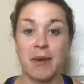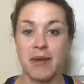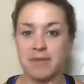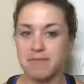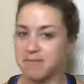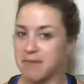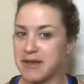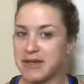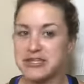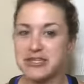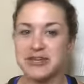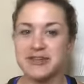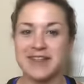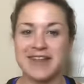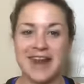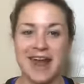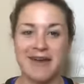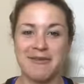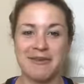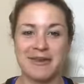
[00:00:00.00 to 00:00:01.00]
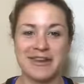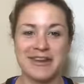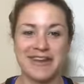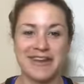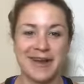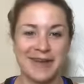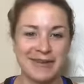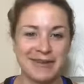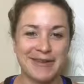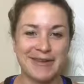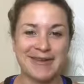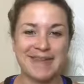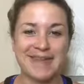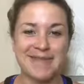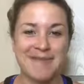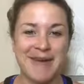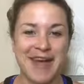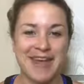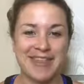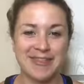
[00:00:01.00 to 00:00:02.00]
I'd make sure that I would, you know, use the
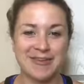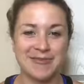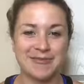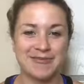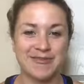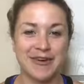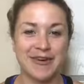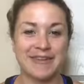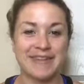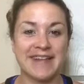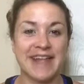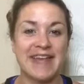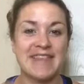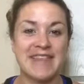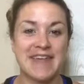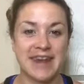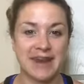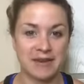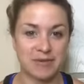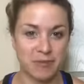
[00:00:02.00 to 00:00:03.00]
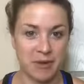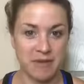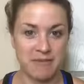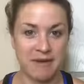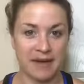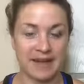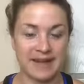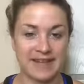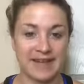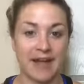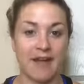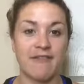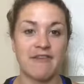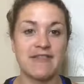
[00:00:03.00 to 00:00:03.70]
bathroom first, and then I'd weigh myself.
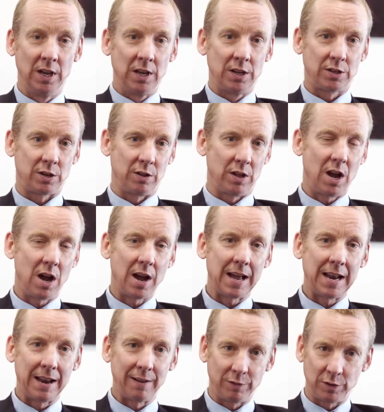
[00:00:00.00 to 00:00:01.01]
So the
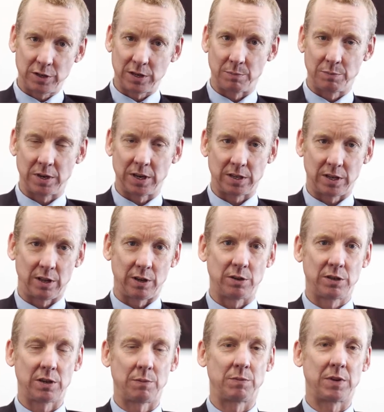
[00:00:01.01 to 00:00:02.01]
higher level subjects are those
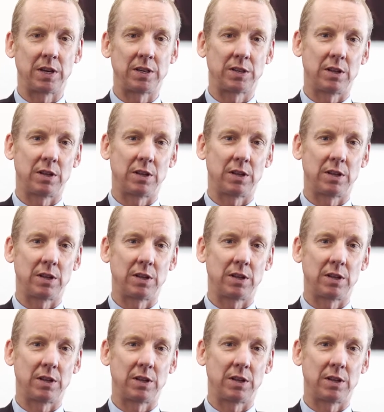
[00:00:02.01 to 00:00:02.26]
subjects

************

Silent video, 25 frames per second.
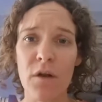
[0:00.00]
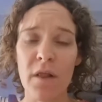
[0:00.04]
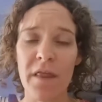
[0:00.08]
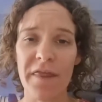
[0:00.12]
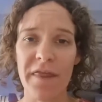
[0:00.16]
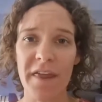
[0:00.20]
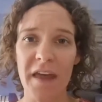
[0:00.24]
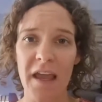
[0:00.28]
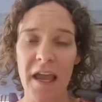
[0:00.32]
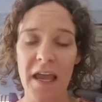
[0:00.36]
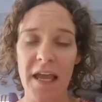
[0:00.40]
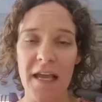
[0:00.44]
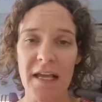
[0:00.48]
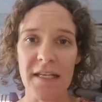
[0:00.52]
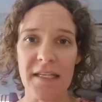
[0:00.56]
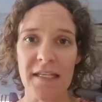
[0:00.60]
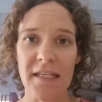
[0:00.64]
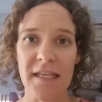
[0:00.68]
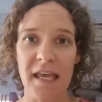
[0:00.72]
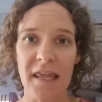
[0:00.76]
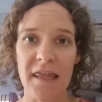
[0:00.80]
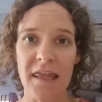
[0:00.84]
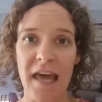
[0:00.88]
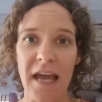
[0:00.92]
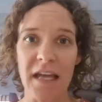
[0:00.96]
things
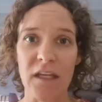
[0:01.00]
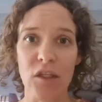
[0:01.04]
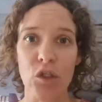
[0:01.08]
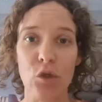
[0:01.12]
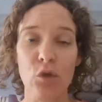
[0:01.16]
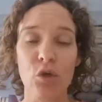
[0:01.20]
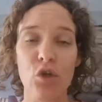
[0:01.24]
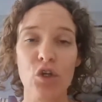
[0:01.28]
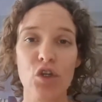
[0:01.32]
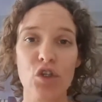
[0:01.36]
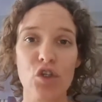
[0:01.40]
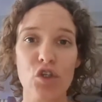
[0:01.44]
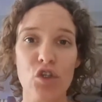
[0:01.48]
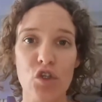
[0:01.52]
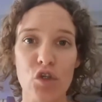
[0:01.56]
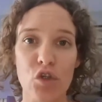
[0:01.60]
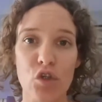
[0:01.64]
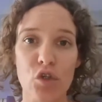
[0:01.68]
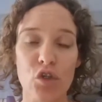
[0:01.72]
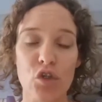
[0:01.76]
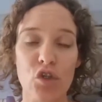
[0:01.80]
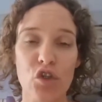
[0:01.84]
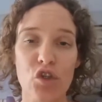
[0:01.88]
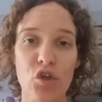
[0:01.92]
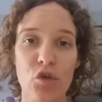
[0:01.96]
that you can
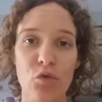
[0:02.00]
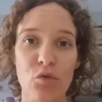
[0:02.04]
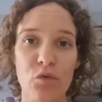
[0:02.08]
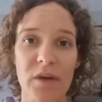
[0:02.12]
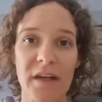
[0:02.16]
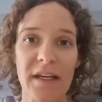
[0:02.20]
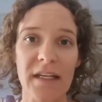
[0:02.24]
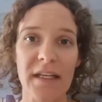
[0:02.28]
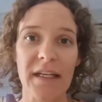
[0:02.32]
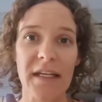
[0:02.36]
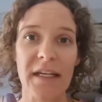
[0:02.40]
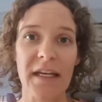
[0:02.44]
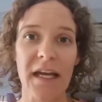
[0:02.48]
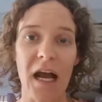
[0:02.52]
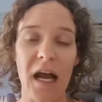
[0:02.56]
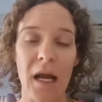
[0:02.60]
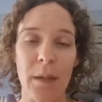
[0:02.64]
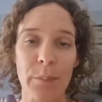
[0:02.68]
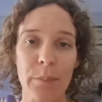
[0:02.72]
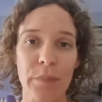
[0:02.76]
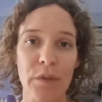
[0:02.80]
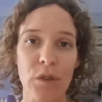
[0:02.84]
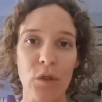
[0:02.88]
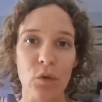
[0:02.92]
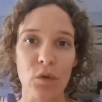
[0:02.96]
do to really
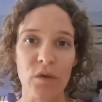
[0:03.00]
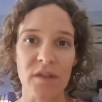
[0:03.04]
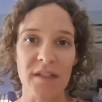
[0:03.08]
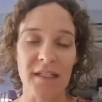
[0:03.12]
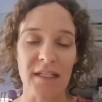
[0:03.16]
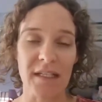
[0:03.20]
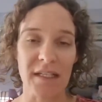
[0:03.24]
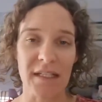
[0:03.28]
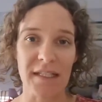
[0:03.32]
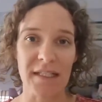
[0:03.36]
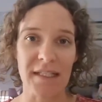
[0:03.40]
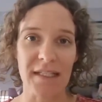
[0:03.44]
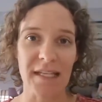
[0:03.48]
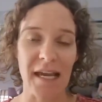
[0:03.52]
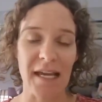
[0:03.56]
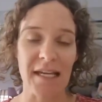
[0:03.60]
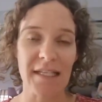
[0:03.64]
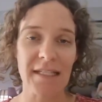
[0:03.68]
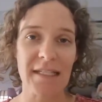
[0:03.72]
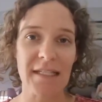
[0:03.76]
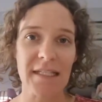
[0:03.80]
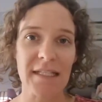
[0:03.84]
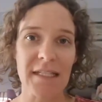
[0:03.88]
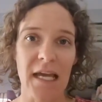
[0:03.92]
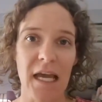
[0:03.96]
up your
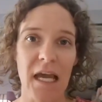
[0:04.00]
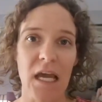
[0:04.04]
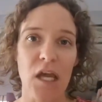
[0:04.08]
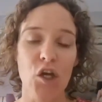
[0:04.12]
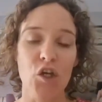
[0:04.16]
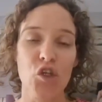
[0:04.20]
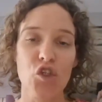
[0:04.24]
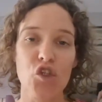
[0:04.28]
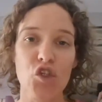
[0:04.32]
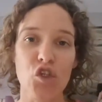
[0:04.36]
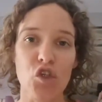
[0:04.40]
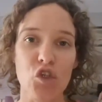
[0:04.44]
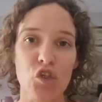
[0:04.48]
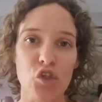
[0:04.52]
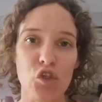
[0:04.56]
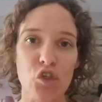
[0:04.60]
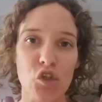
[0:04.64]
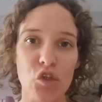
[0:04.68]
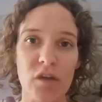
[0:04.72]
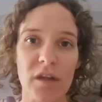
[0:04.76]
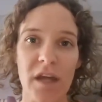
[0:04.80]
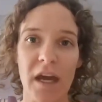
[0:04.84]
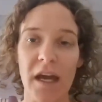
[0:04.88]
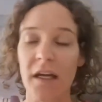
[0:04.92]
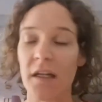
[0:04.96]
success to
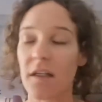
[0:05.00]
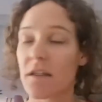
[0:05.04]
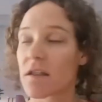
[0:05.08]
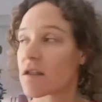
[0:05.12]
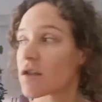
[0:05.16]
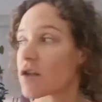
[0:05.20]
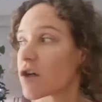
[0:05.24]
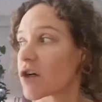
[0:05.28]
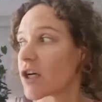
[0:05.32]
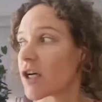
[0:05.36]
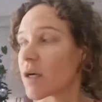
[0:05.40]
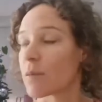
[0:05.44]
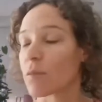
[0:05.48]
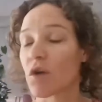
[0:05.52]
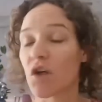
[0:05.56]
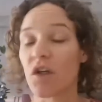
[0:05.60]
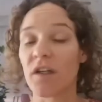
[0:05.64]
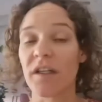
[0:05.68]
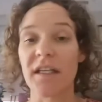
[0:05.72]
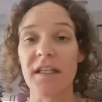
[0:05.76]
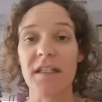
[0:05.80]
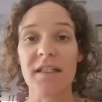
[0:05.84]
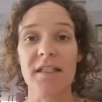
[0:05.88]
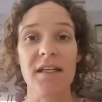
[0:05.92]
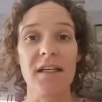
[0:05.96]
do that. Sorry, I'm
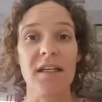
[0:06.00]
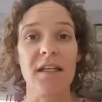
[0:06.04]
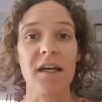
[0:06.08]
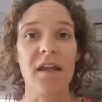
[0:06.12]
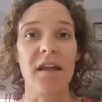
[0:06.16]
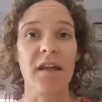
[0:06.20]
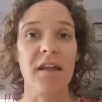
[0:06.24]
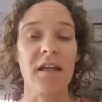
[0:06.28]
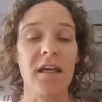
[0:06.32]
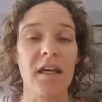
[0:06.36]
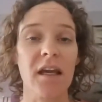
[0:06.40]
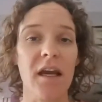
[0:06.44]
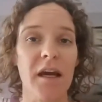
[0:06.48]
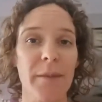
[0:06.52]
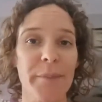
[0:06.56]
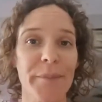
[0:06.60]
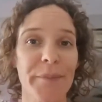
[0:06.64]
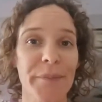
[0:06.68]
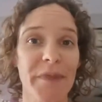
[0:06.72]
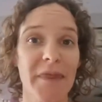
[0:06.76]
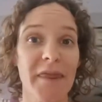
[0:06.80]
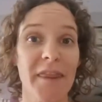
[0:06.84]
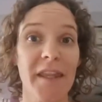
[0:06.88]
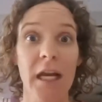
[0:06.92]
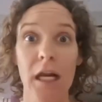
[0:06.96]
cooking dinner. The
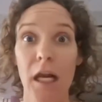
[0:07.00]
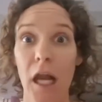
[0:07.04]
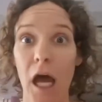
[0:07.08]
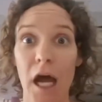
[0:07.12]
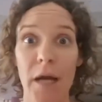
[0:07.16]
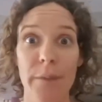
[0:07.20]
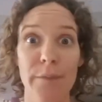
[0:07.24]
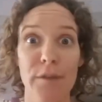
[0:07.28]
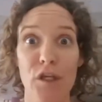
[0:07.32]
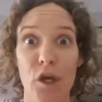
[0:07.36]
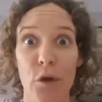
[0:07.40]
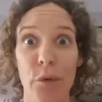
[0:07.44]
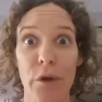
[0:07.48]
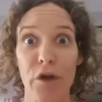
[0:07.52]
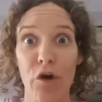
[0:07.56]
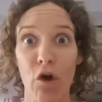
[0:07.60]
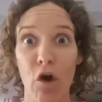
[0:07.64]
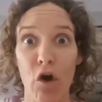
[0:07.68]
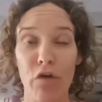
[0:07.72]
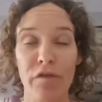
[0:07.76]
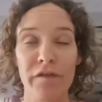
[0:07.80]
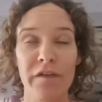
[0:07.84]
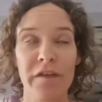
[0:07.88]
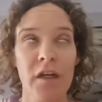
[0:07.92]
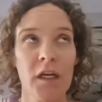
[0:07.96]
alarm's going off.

************

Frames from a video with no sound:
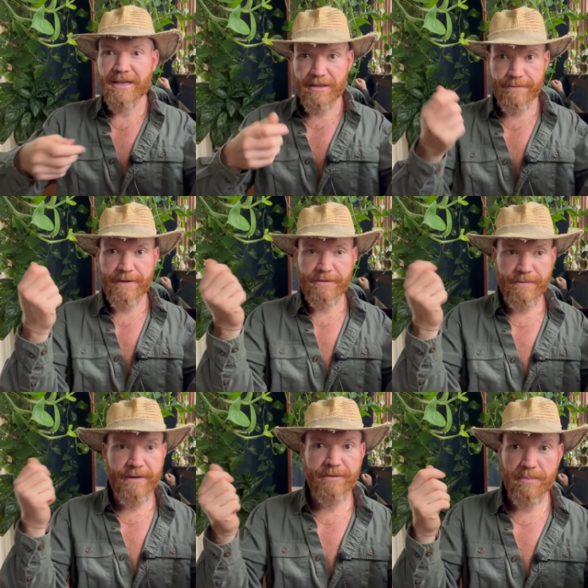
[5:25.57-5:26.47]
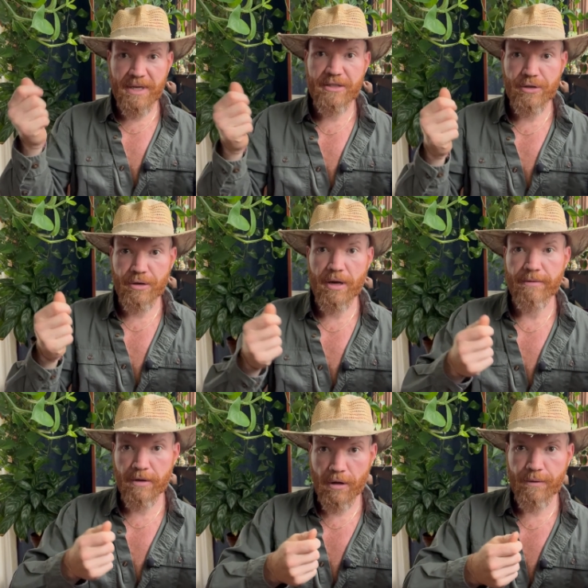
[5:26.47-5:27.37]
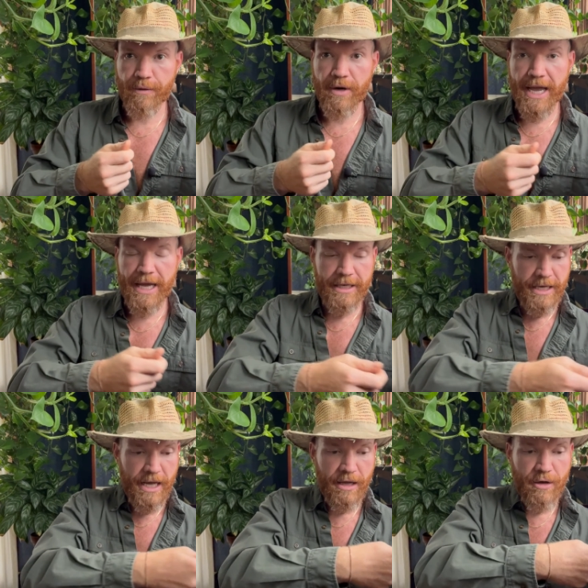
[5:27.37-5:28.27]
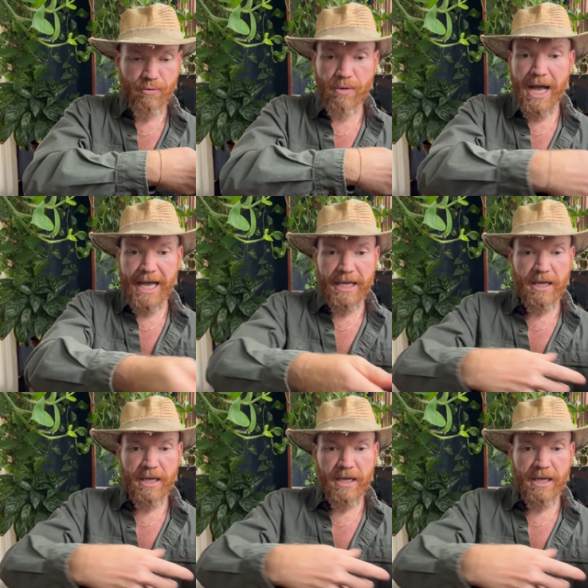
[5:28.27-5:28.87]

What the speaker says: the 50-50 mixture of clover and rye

************

#### REQUIRED WORK:
Go through the records above and count the lines with the word "video" in them. Answer with the number only.

#### RESPONSE BELOW:
2